● **ASSIGNED TASK**: Every entry is to be reproduced word for word, but the images are not.

(Collected data entries)
========================================================================
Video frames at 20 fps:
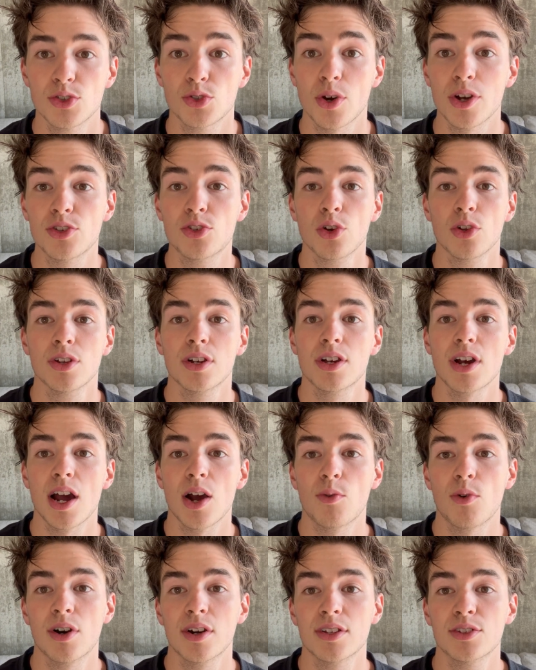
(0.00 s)
So I told the guy I
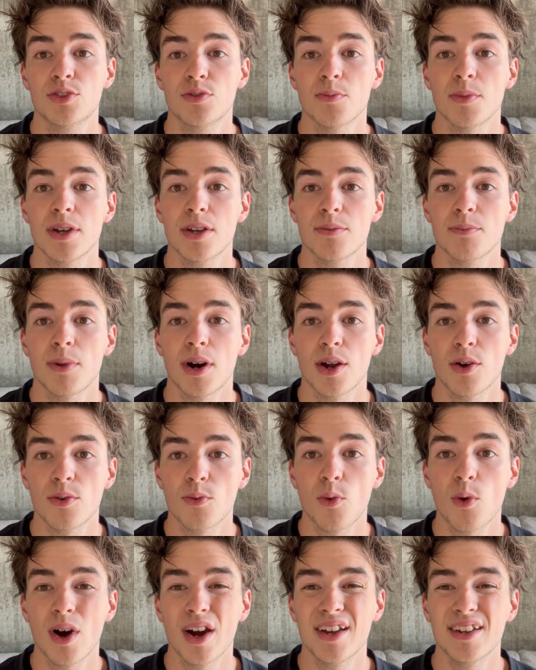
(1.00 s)
wanted to make my
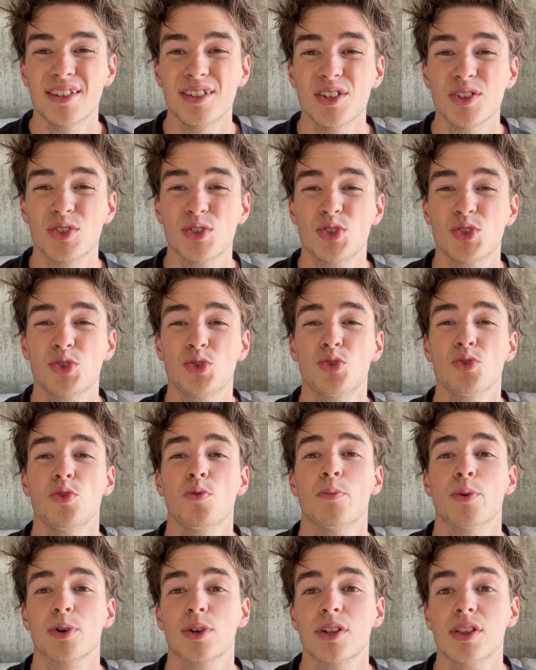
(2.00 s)
wine
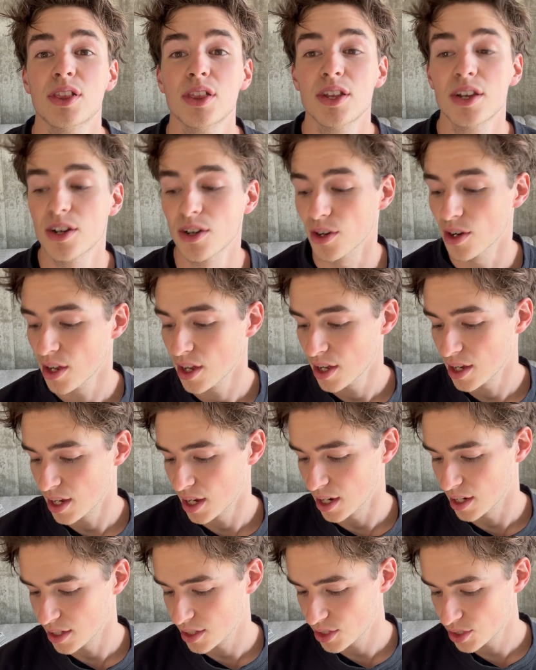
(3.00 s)
super clear,
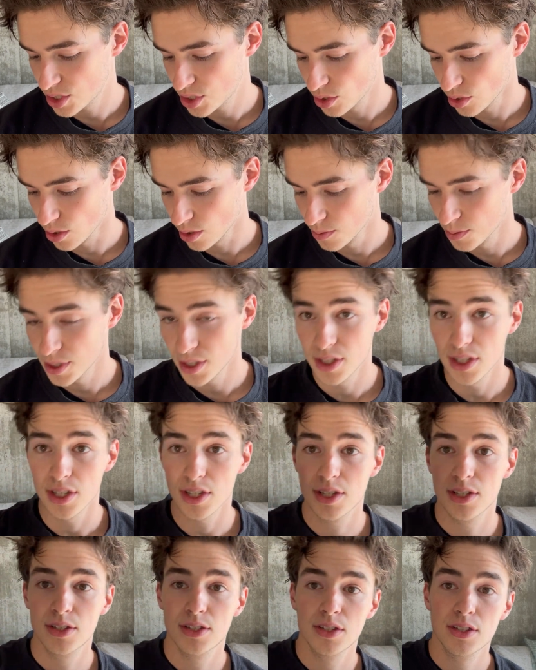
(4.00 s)
and he sold me
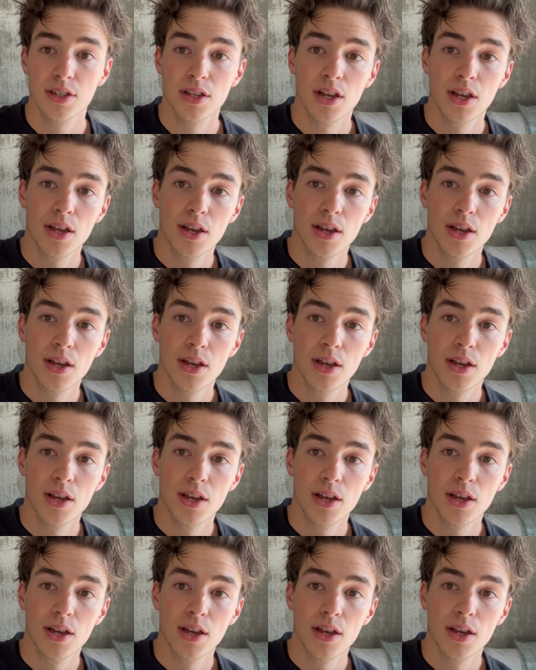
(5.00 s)
this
========================================================================
● **EXERCISE OUTPUT**:
Video frames at 20 fps:
(0.00 s)
So I told the guy I
(1.00 s)
wanted to make my
(2.00 s)
wine
(3.00 s)
super clear,
(4.00 s)
and he sold me
(5.00 s)
this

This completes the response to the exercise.